[[ Input material open ]]
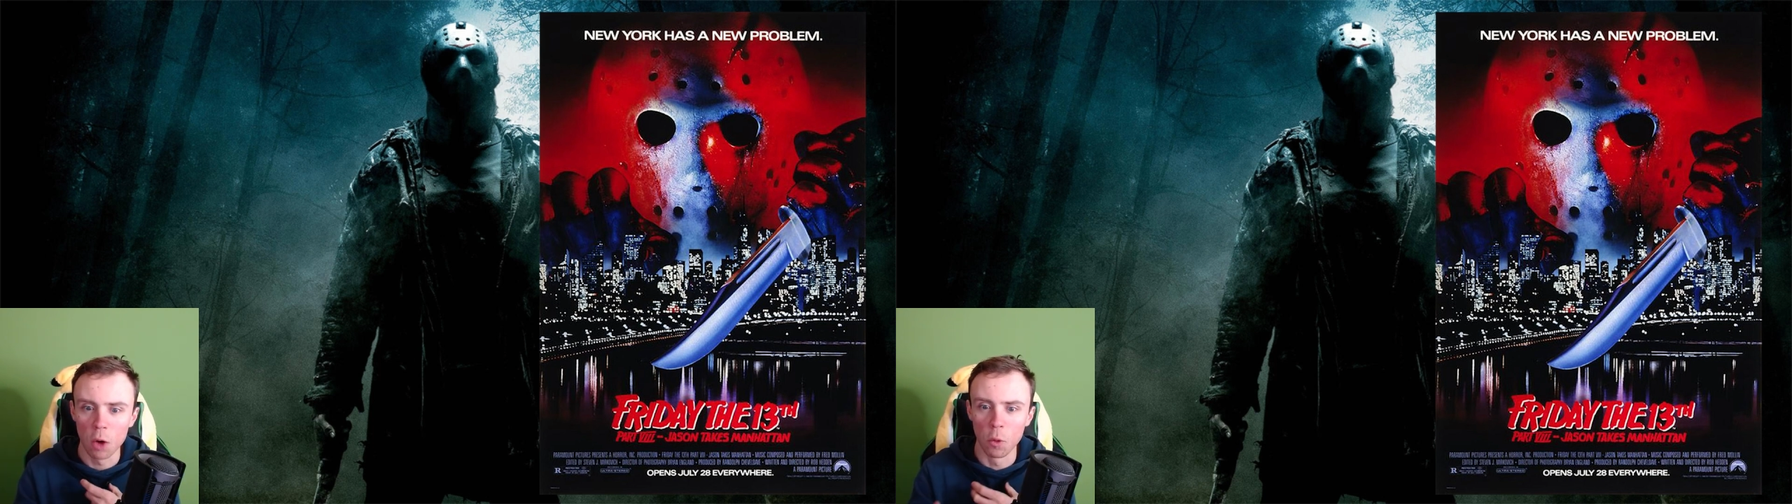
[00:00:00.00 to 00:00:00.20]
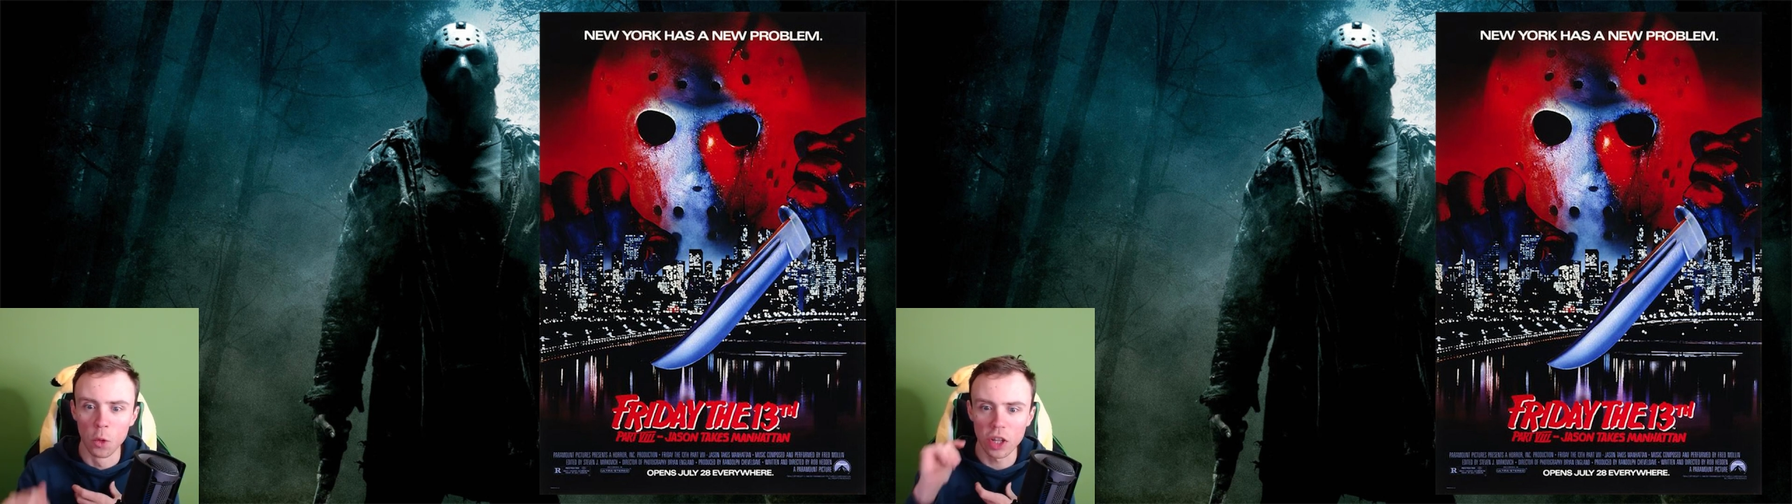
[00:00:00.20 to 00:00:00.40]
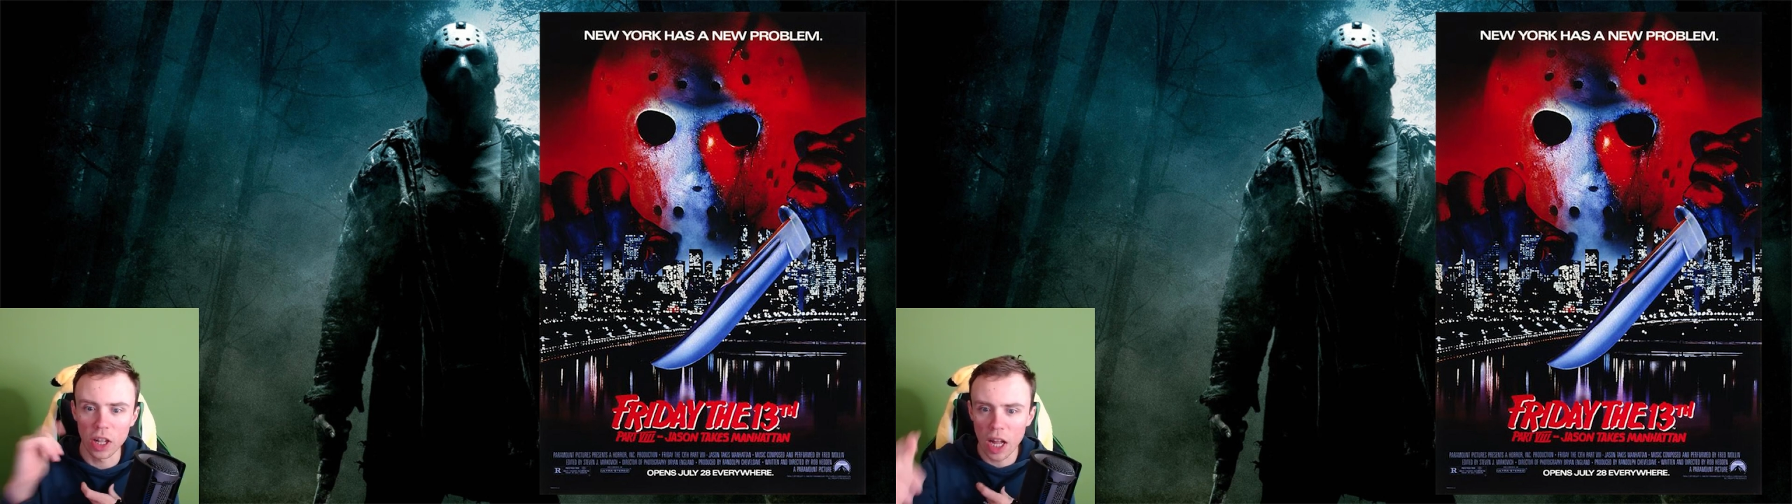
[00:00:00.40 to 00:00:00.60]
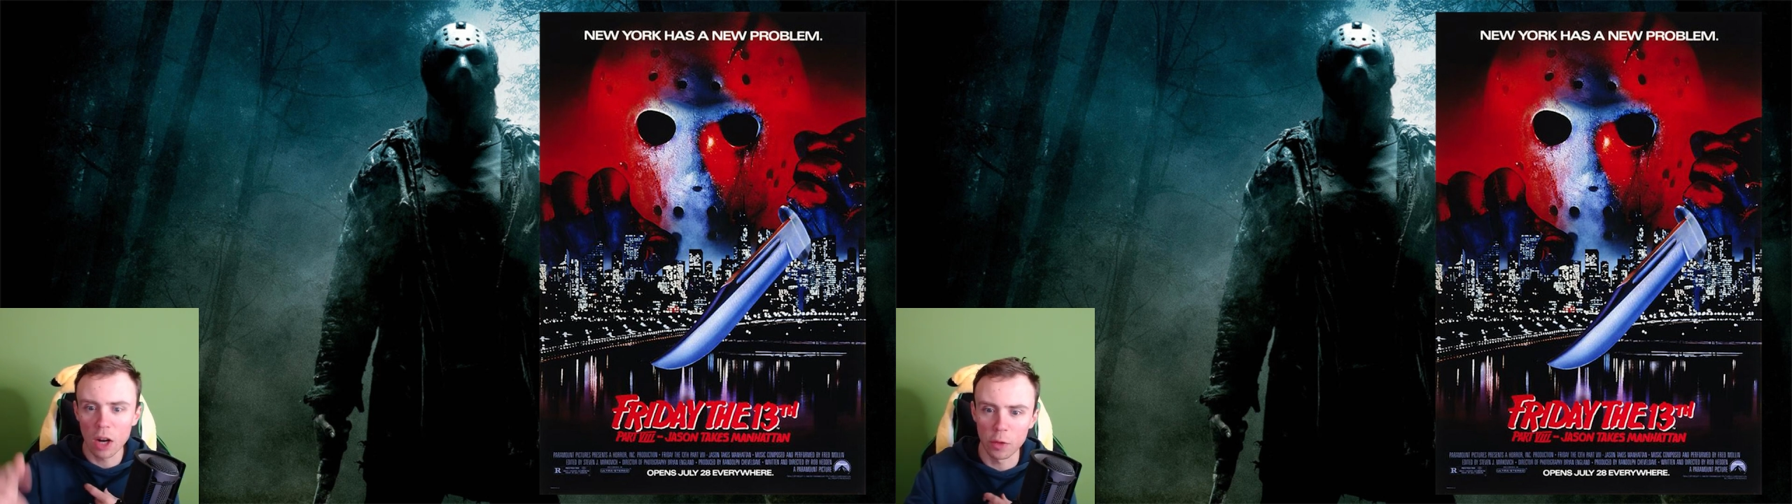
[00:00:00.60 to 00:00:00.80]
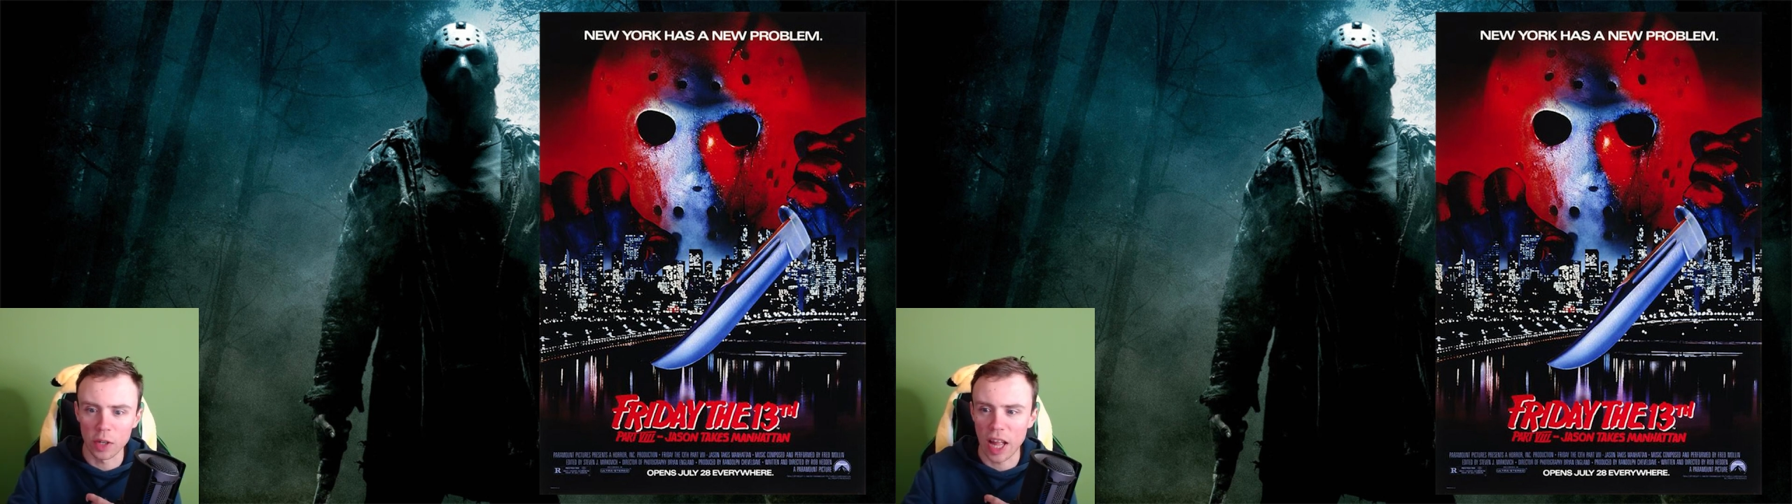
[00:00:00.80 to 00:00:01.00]
wouldn't allow
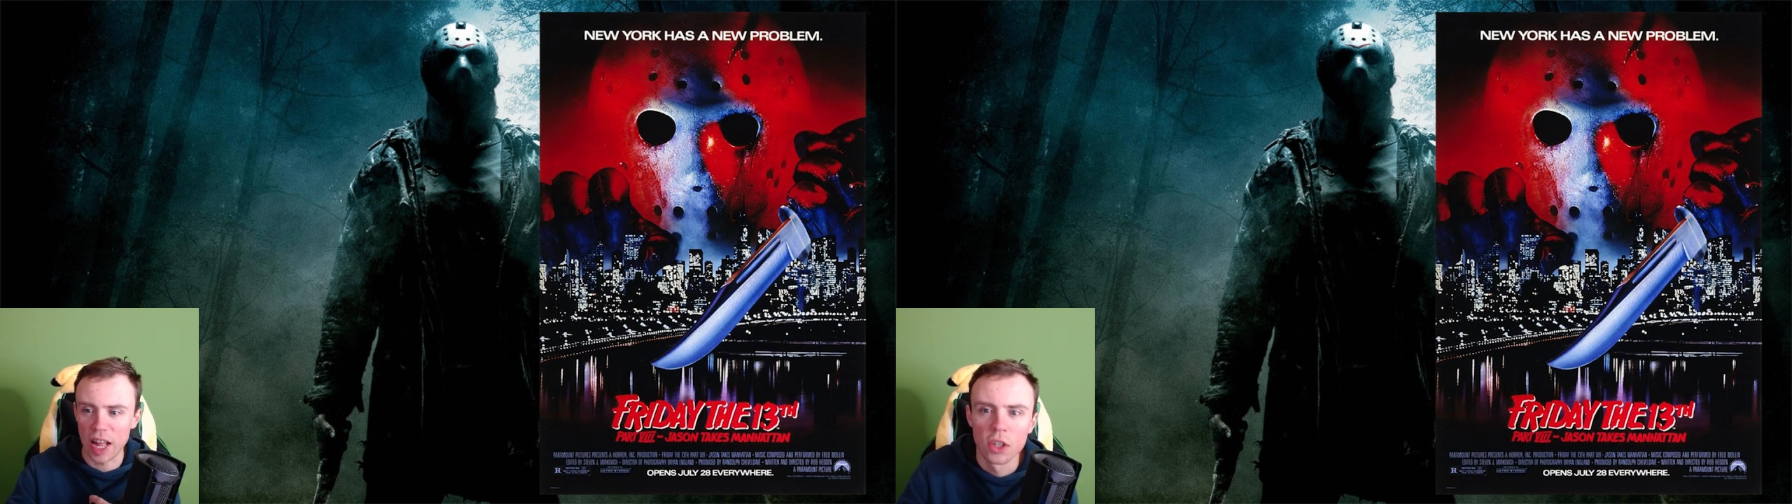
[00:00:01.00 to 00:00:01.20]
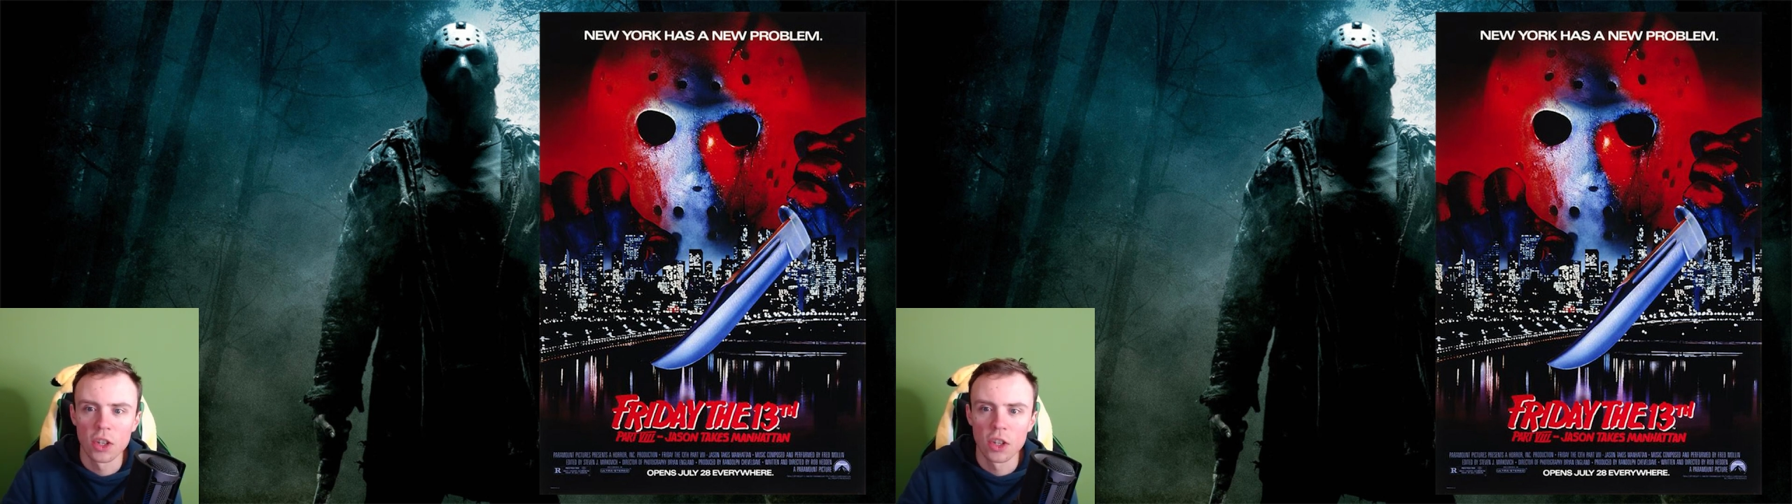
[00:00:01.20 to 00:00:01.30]
for that.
[[ Input material closed ]]
§ **Description of the task**: Would you give again exactly the lines from the line containing "[00:00:00.60 to 00:00:00.80]" through the end of the listing, both ends included, without any pictures?

§ **Task result**:
[00:00:00.60 to 00:00:00.80]
[00:00:00.80 to 00:00:01.00]
wouldn't allow
[00:00:01.00 to 00:00:01.20]
[00:00:01.20 to 00:00:01.30]
for that.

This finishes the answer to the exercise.